◆ Extracted information:
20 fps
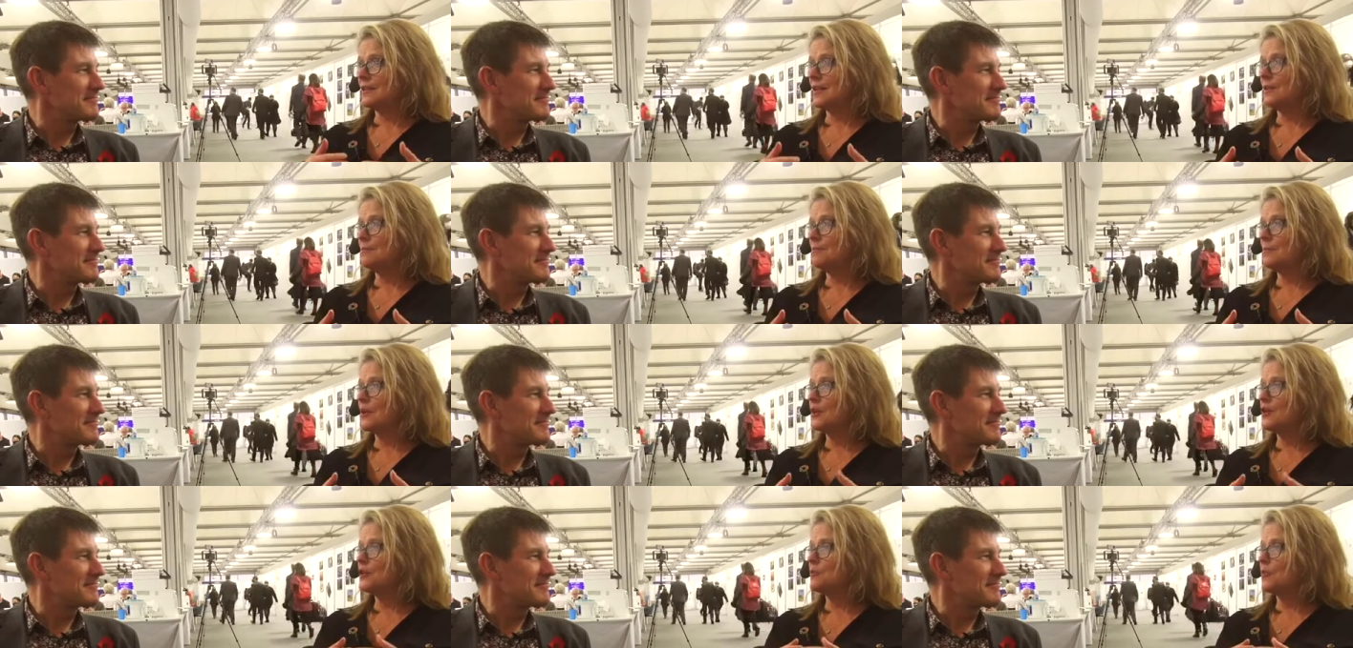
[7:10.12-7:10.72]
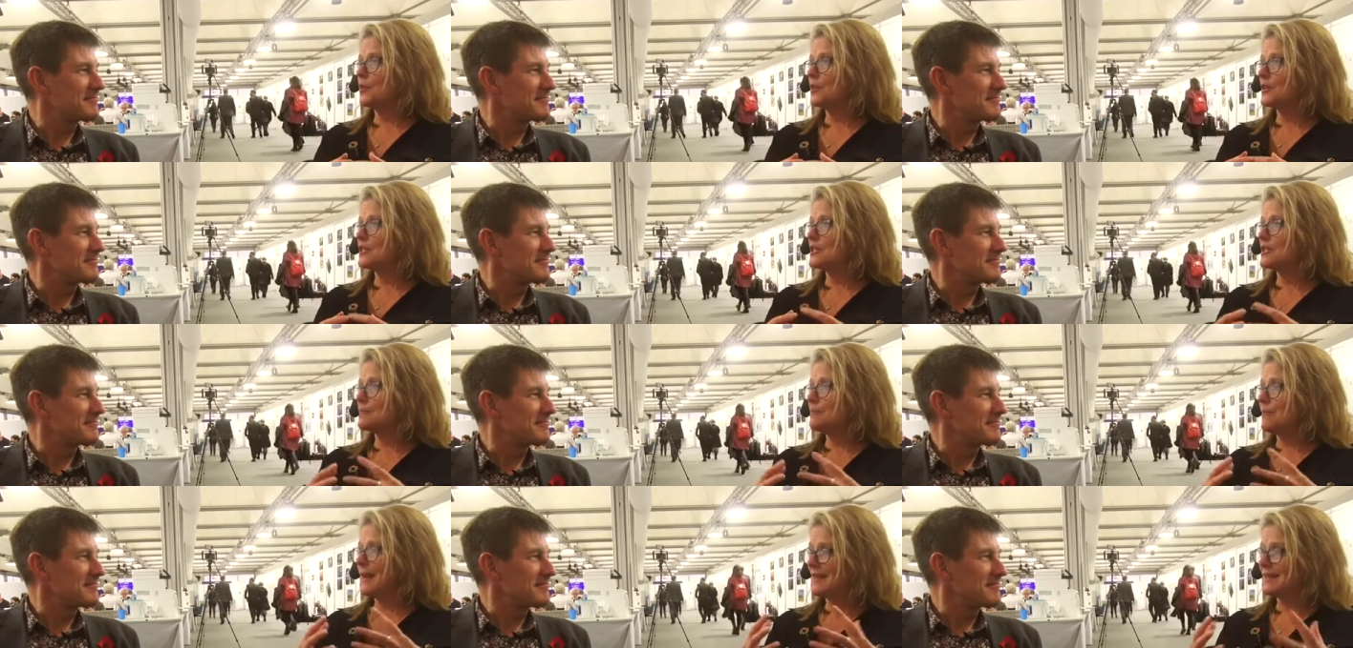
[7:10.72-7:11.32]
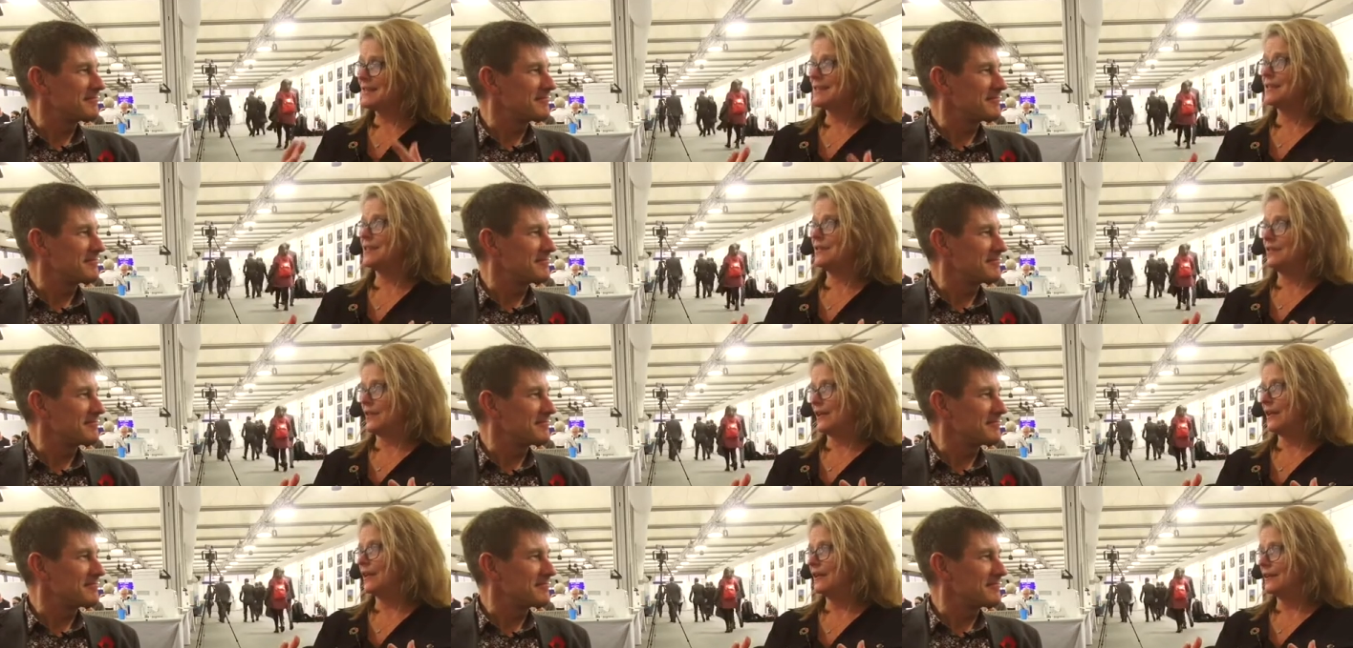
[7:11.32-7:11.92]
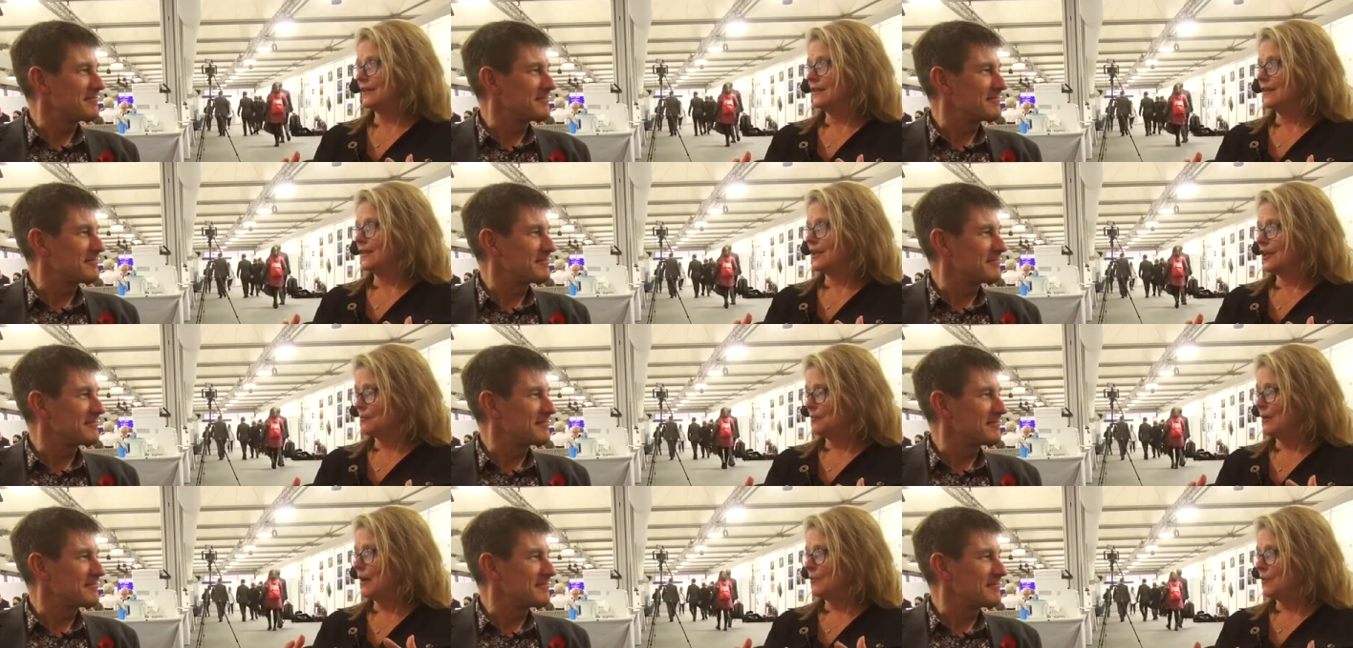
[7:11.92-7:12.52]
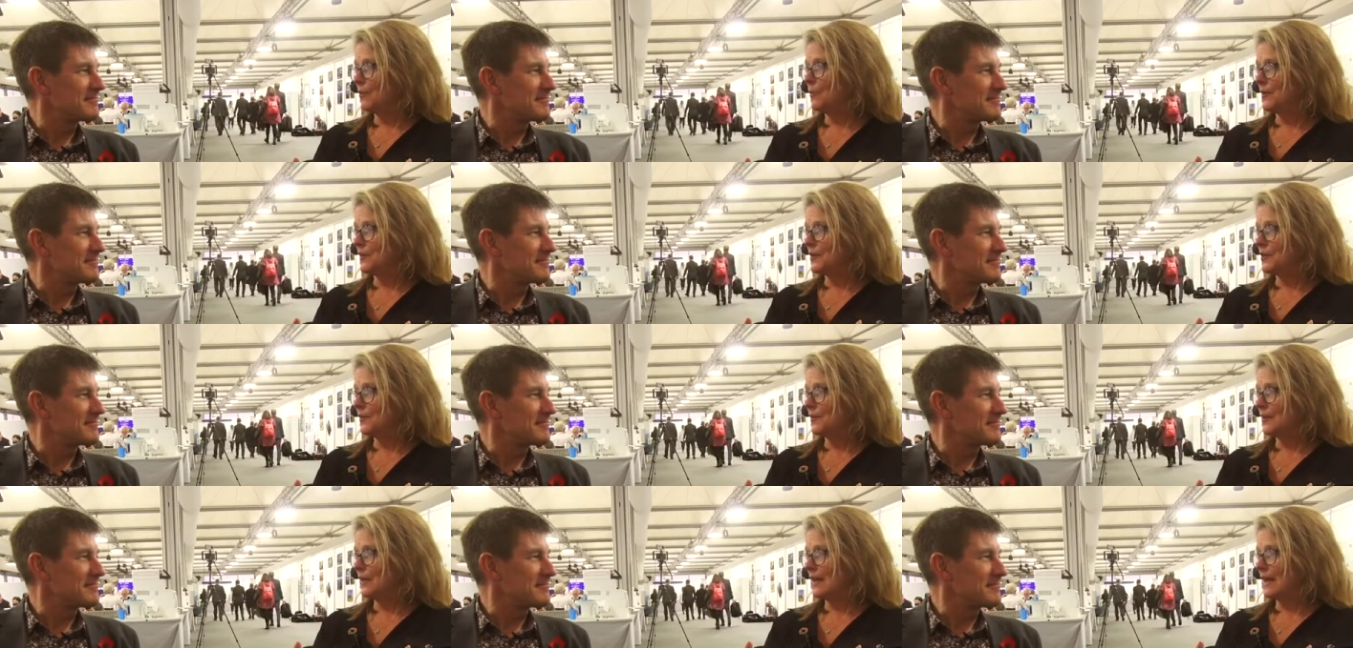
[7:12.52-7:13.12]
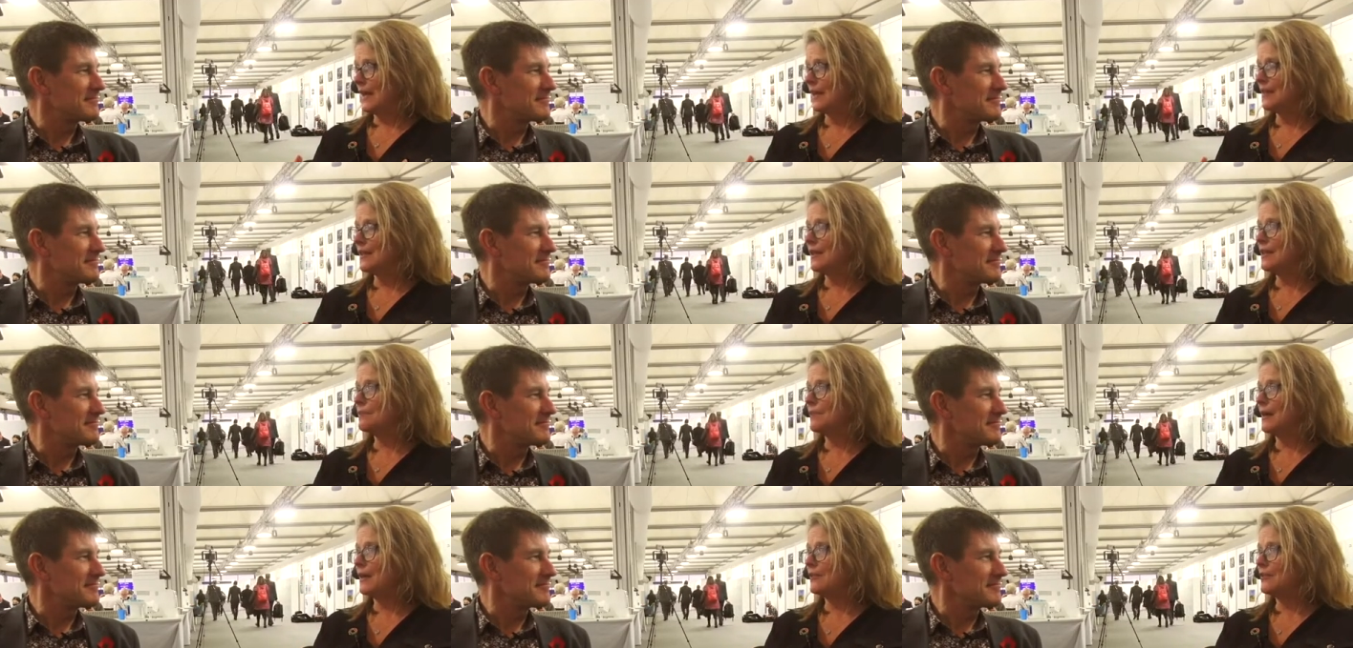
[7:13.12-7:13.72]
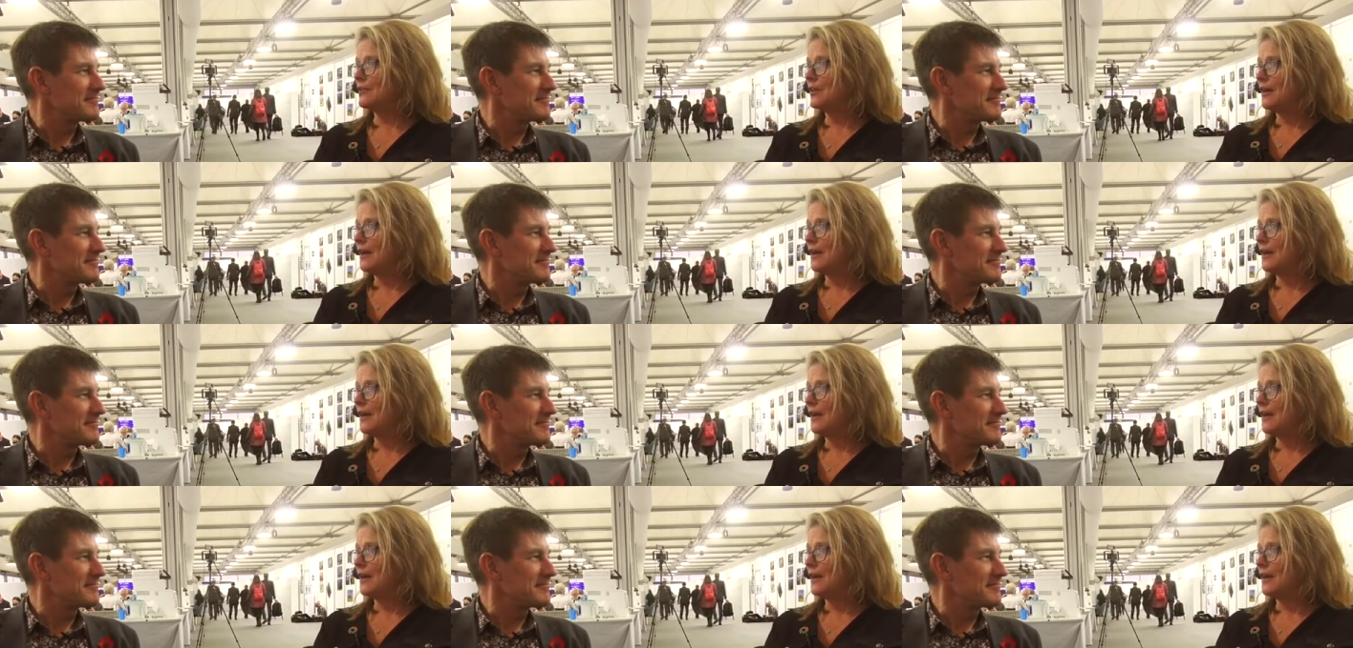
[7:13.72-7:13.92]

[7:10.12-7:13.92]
Speaker 1: think much more expansively about what we're doing and think about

◆ What you will do:
Starting with the line that has "[7:11.32-7:11.92]" and ending with the last line of the records, retype every line exactly and only those lines. Do not include the pictures.

◆ Solution to this task:
[7:11.32-7:11.92]
[7:11.92-7:12.52]
[7:12.52-7:13.12]
[7:13.12-7:13.72]
[7:13.72-7:13.92]

[7:10.12-7:13.92]
Speaker 1: think much more expansively about what we're doing and think about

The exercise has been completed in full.